If the number of recordings and concert performances is any indication, the post-1960s Mahler boom was not just a passing fancy. Rather, the public has taken Mahler to their collective hearts, assigning him a stature virtually equal to that of the idolized masters of the symphony, Beethoven and Brahms, as their successor. During Mahler's lifetime few but he would have dreamed that his works would achieve such stature. It has been less than a full century since he died, and we are now witnessing what Mahler predicted: that his time has surely come.
Performances by Mahler and his followers
But it was not so when Mahler lived. Despite his celebrity as a conductor, when he tried to foster his own music the results were far from consistently successful. He did have the early encouragement and support of Richard Strauss, who was the first conductor other than Mahler to perform one of the symphonies, giving the First in Weimar in 1894 and the Second in Berlin in 1895.

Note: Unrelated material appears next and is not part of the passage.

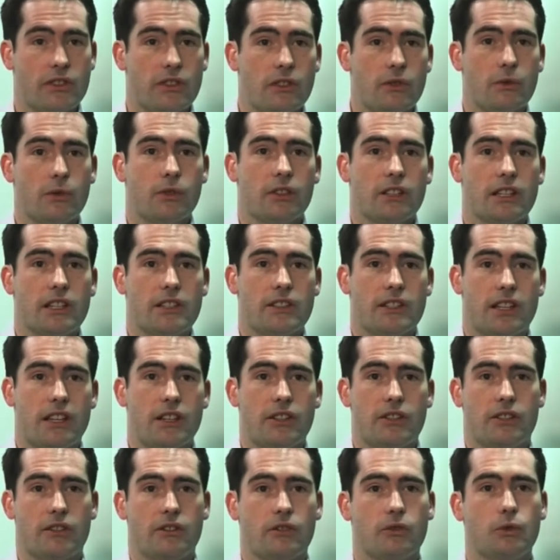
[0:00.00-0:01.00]
of the
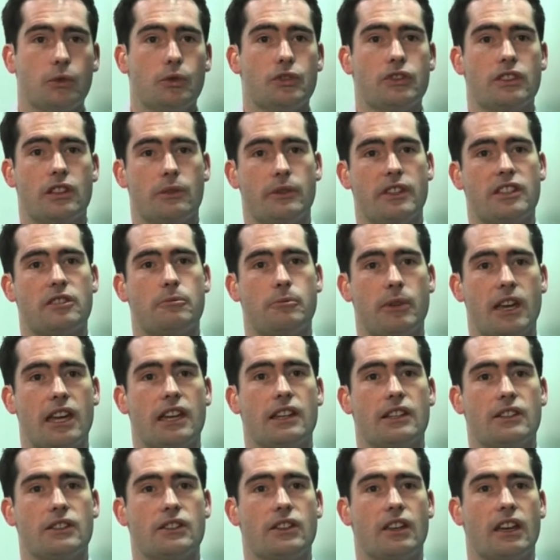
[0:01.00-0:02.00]
organisation also expect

Mahler premièred all of his orchestral works except the last three (Das Lied von der Erde, the Ninth and the unfinished Tenth) to mixed reactions. As an operatic conductor he had no equal, but as a conductor of symphonic music it would appear that critical and public acclaim was more dearly sought and not always found. In the period c. 1890–1910, continental European audiences and critics measured every new symphonic work against their heroes, Beethoven and Brahms.